◆ Data in this exercise
──────────

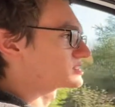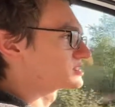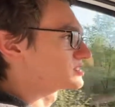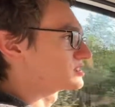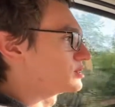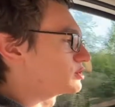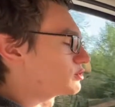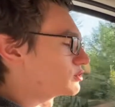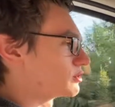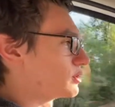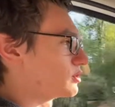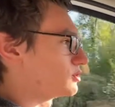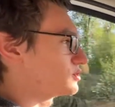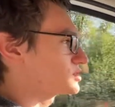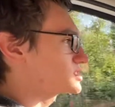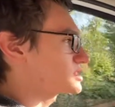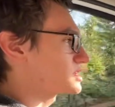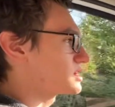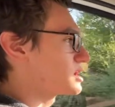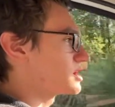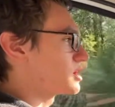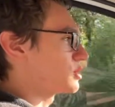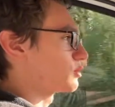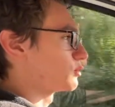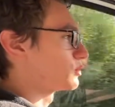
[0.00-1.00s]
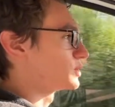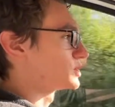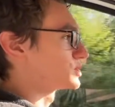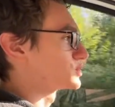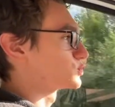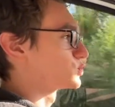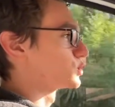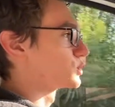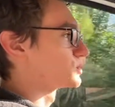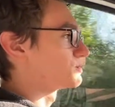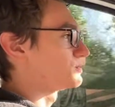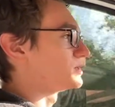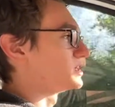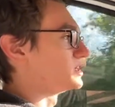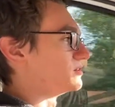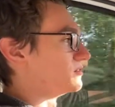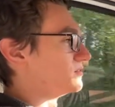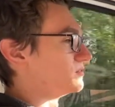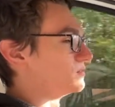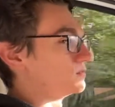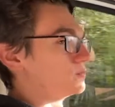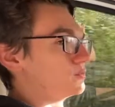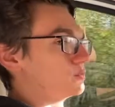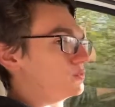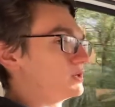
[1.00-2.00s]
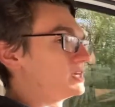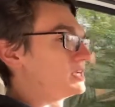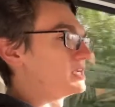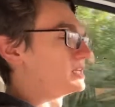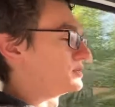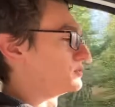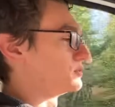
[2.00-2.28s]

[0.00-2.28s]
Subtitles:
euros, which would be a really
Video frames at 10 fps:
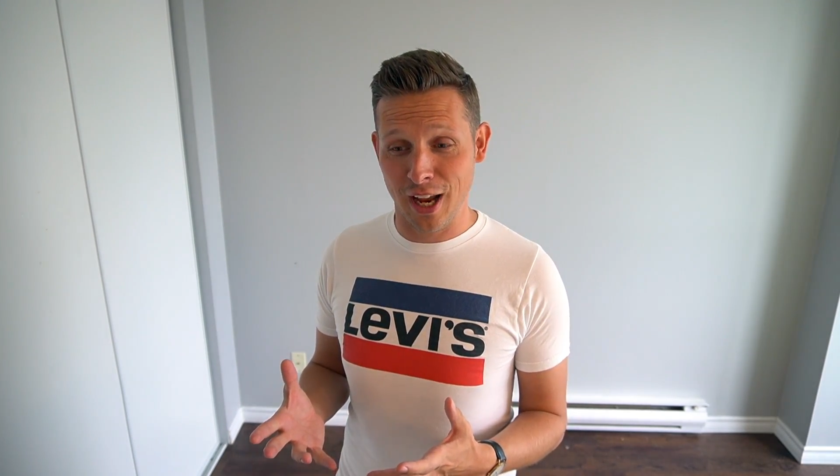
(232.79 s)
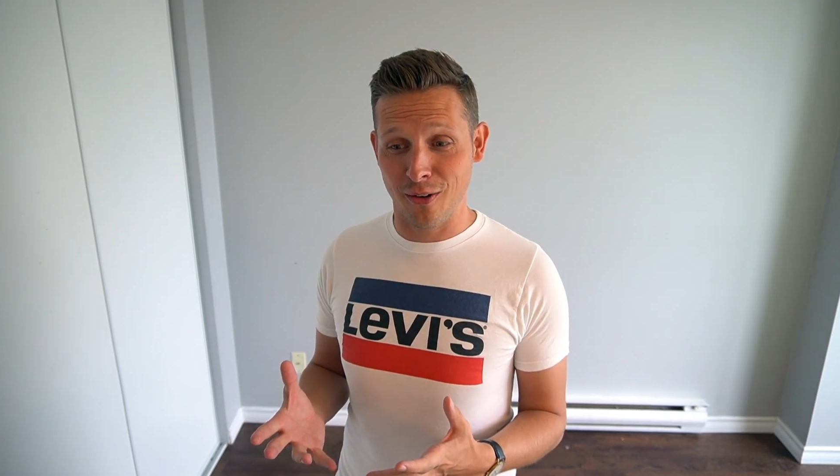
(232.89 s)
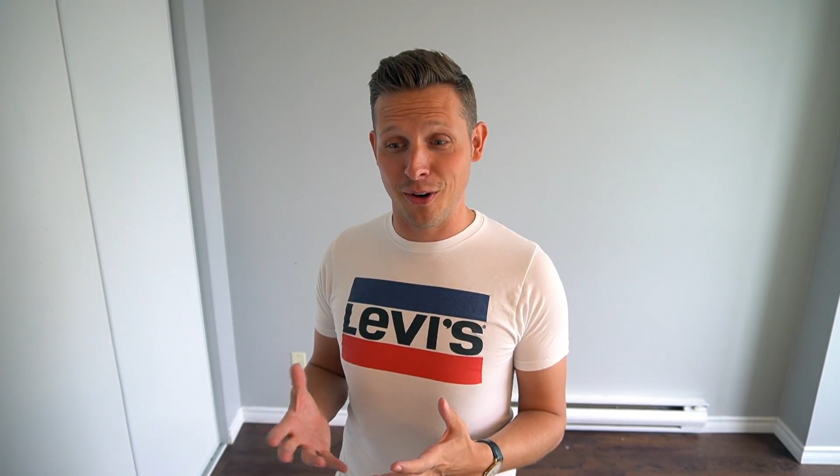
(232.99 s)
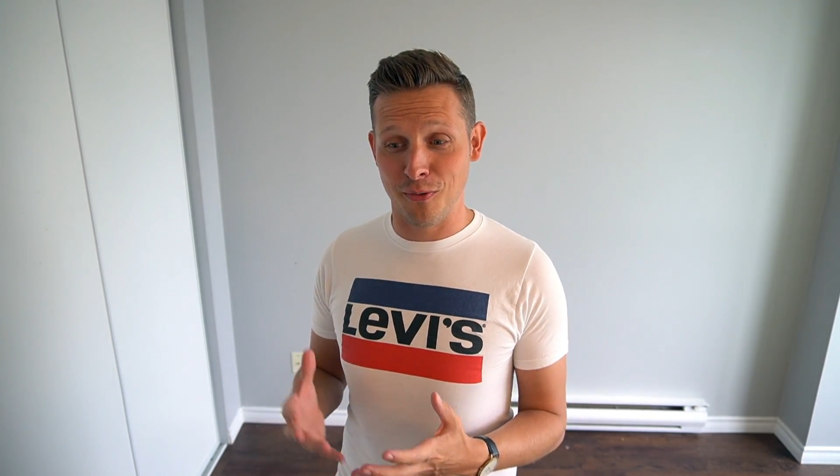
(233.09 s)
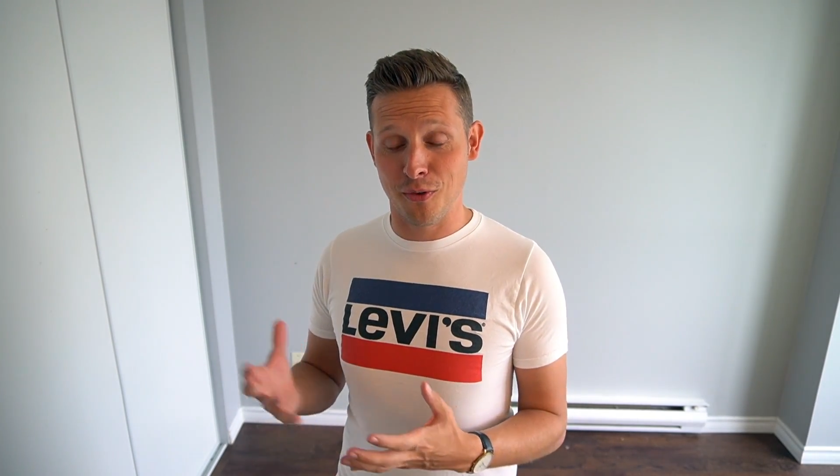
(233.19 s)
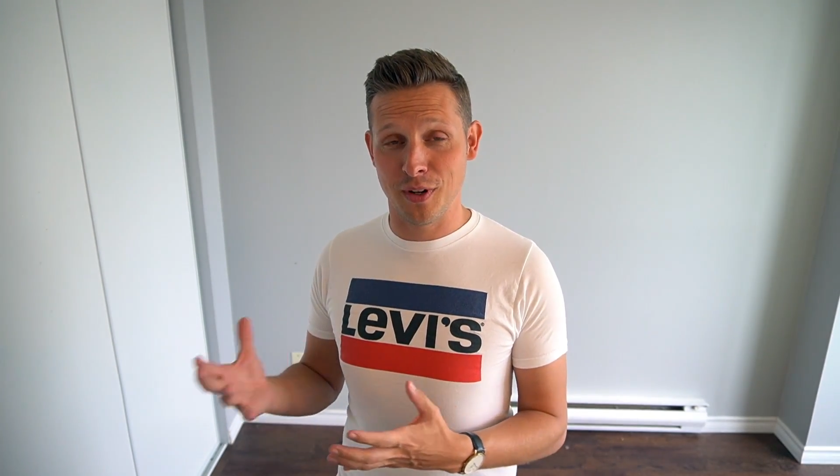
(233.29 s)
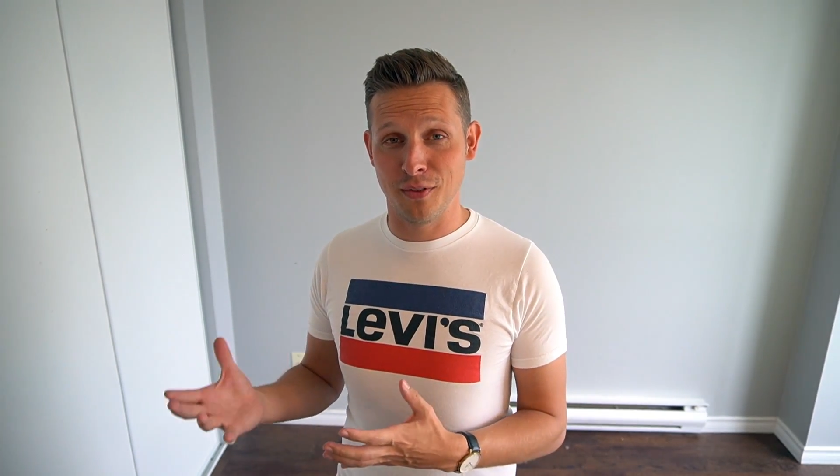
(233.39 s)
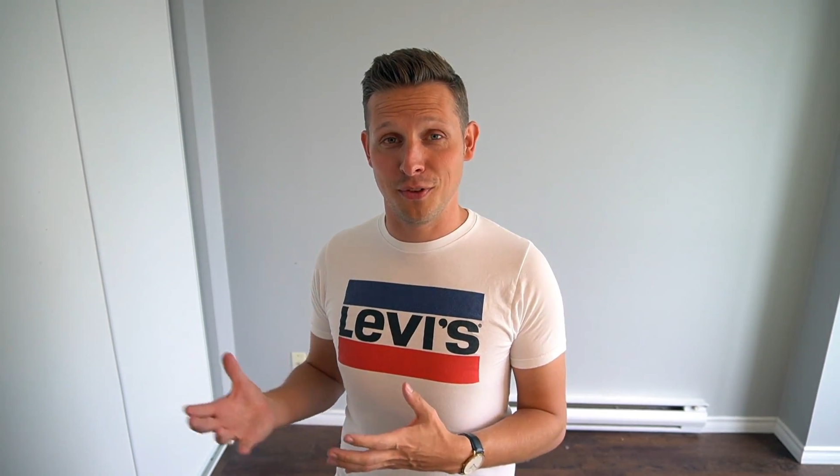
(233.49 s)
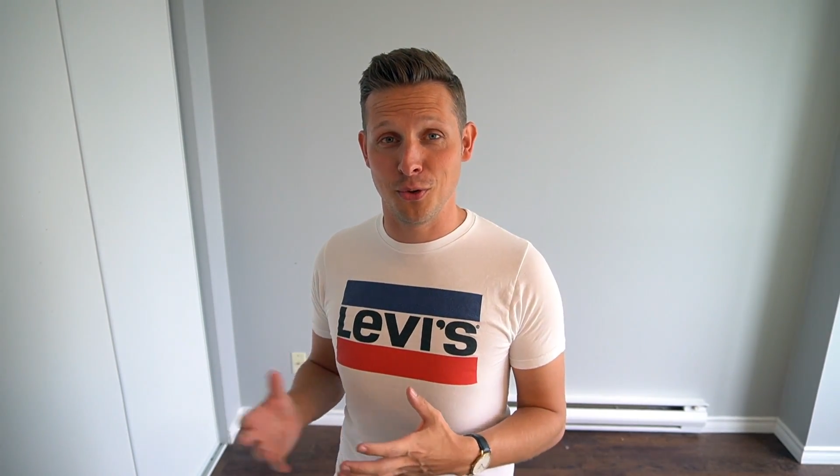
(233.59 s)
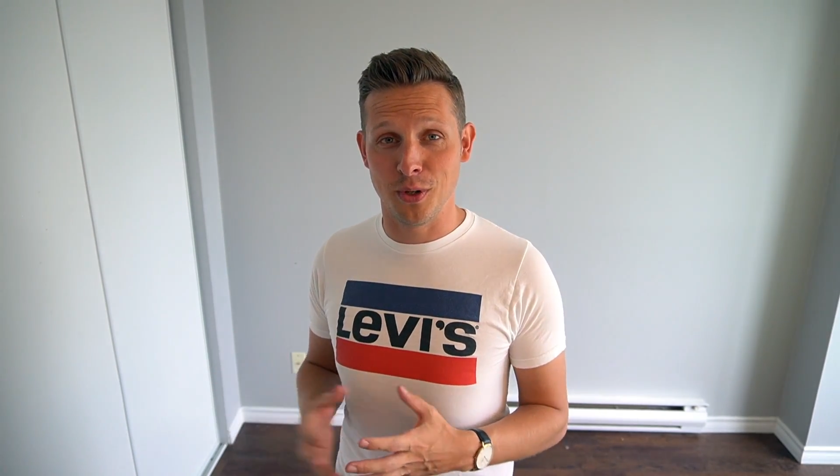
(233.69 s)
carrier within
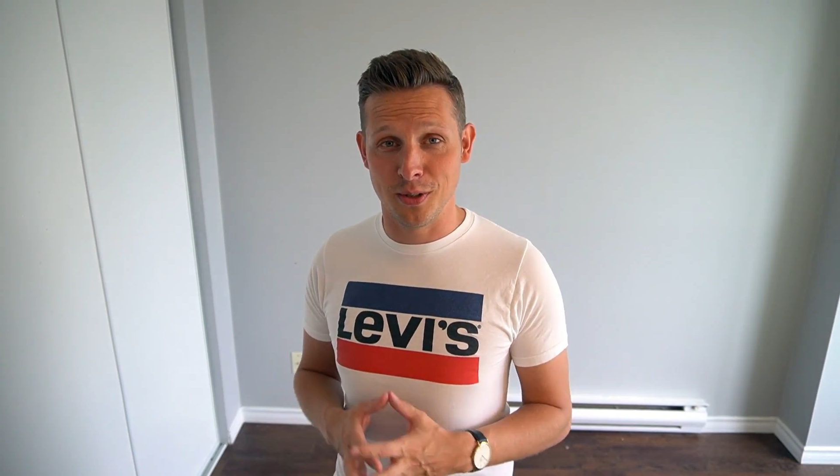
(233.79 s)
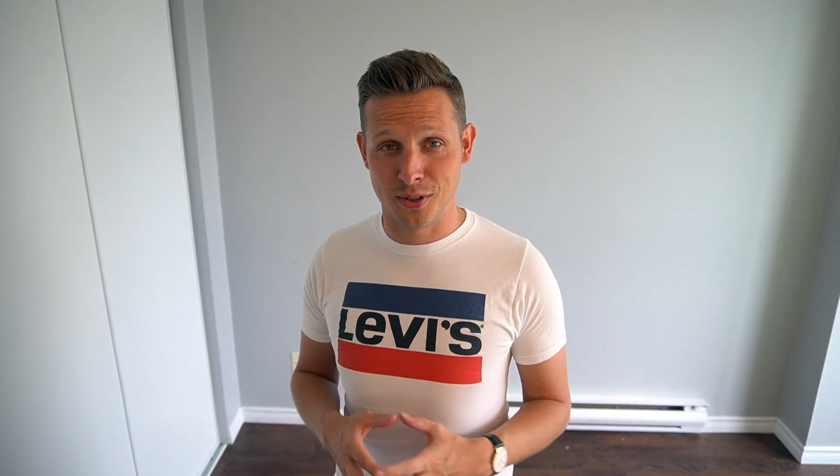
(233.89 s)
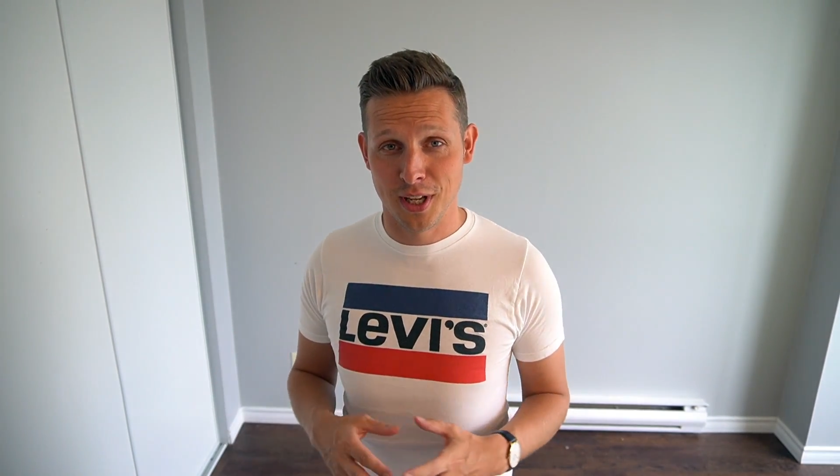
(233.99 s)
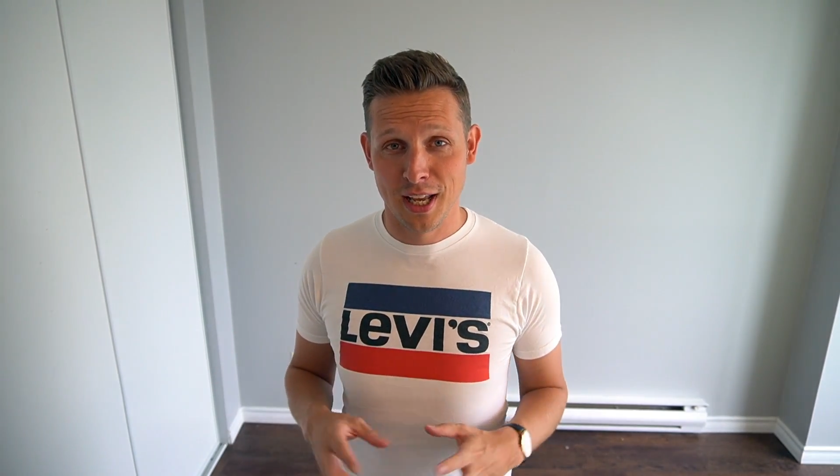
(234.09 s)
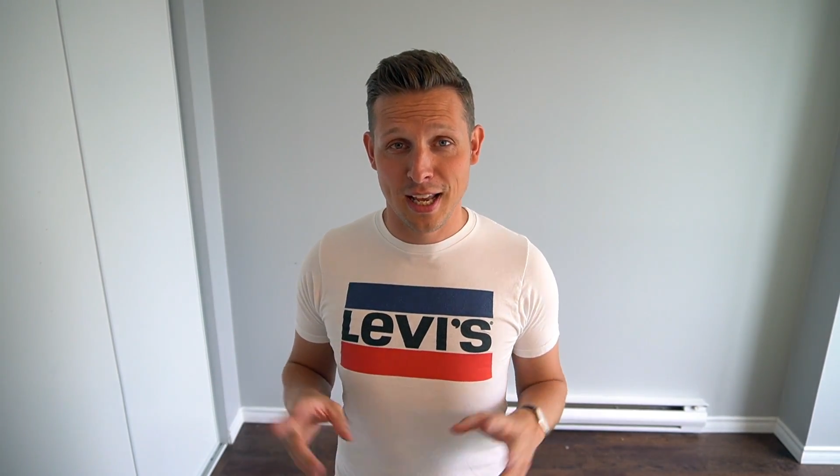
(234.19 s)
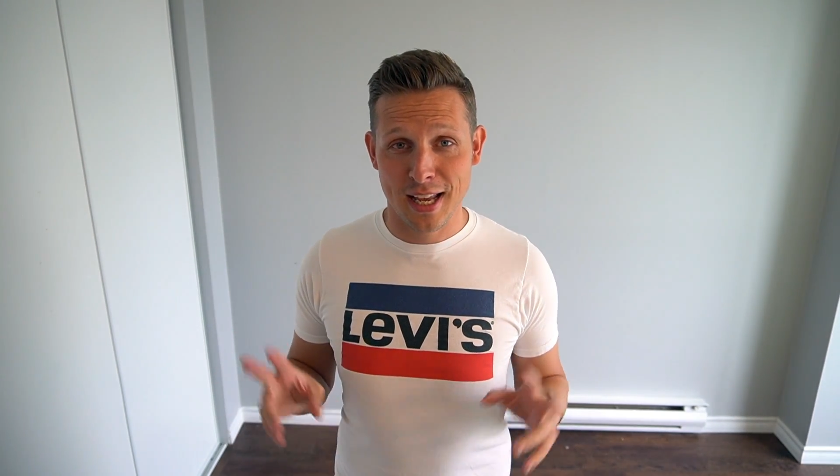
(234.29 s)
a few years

──────────

◆ Work item
From the line holding "[0.00-2.28s]" to the last line of the listing, please output each line exactly as it stands. Pictures stay out of the copy.

◆ Answer to the problem
[0.00-2.28s]
Subtitles:
euros, which would be a really
Video frames at 10 fps:
(232.79 s)
(232.89 s)
(232.99 s)
(233.09 s)
(233.19 s)
(233.29 s)
(233.39 s)
(233.49 s)
(233.59 s)
(233.69 s)
carrier within
(233.79 s)
(233.89 s)
(233.99 s)
(234.09 s)
(234.19 s)
(234.29 s)
a few years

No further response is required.